Control of transient lower oesophageal sphincter relaxations and reflux by the GABAB agonist baclofen in patients with gastro-oesophageal reflux disease

• Published in: Gut Vol. 50; no. 1; pp. 19 - 24
• Main Authors: Zhang, Q, Lehmann, A, Rigda, R, Dent, J, Holloway, R H
• Format: Journal Article
• Language: English
• Published: London BMJ Publishing Group Ltd and British Society of Gastroenterology 01.01.2002; BMJ Publishing Group LTD; Copyright 2002 by Gut
• Subjects: Acids; baclofen; Drug dosages; Electrodes; GABA; GABAB GABA receptor type B; gamma amino butyric acid; Gastro-Oesophageal Reflux; gastro-oesophageal reflux disease; Growth hormones; LOS; lower oesophageal sphincter; Nervous system; oesophageal motility; Sensors; Studies; TLOSR; transient LOS relaxation; California
• ISSN: 0017-5749; 1468-3288; 1458-3288
• DOI: 10.1136/gut.50.1.19

Background and aims: Transient lower oesophageal sphincter relaxations (TLOSRs) are the major cause of gastro-oesophageal reflux in normal subjects and in most patients with reflux disease. The gamma aminobutyric acid (GABA) receptor type B agonist, baclofen, is a potent inhibitor of TLOSRs in normal subjects.
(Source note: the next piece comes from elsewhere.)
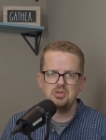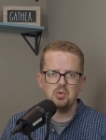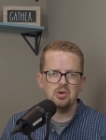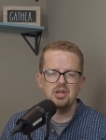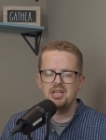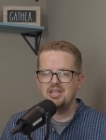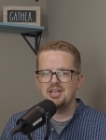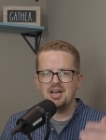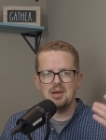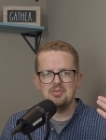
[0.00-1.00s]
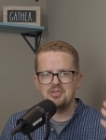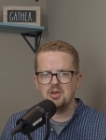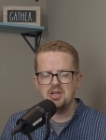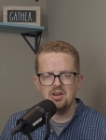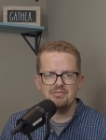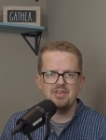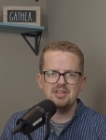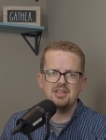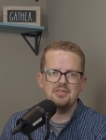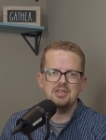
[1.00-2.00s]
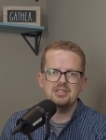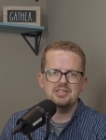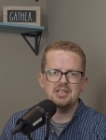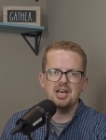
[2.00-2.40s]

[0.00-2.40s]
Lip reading: or if you're here at Faith Covenant,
The aim of this study was to investigate the effect of baclofen on TLOSRs and postprandial gastro-oesophageal reflux in patients with reflux disease. Methods: In 20 patients with reflux disease, oesophageal motility and pH were measured, with patients in the sitting position, for three hours after a 3000 kJ mixed nutrient meal. On separate days at least one week apart, 40 mg oral baclofen or placebo was given 90 minutes before the meal. Results: Baclofen reduced the rate of TLOSRs by 40% from 15 (13.8–18.3) to 9 (5.8–13.3) per three hours (p<0.0002) and increased basal lower oesophageal sphincter pressure. Baclofen also significantly reduced the rate of reflux episodes by 43% from 7.0 (4.0–12.0) to 4.0 (1.5–9) per three hours (median (interquartile range); p<0.02). However, baclofen had no effect on oesophageal acid exposure (baclofen 4.9% (1.7–12.4) v placebo 5.0% (2.7–15.5)). Conclusions: In patients with reflux disease, the GABAB agonist baclofen significantly inhibits gastro-oesophageal reflux episodes by inhibition of TLOSRs. These findings suggest that GABAB agonists may be useful as therapeutic agents for the management of reflux disease.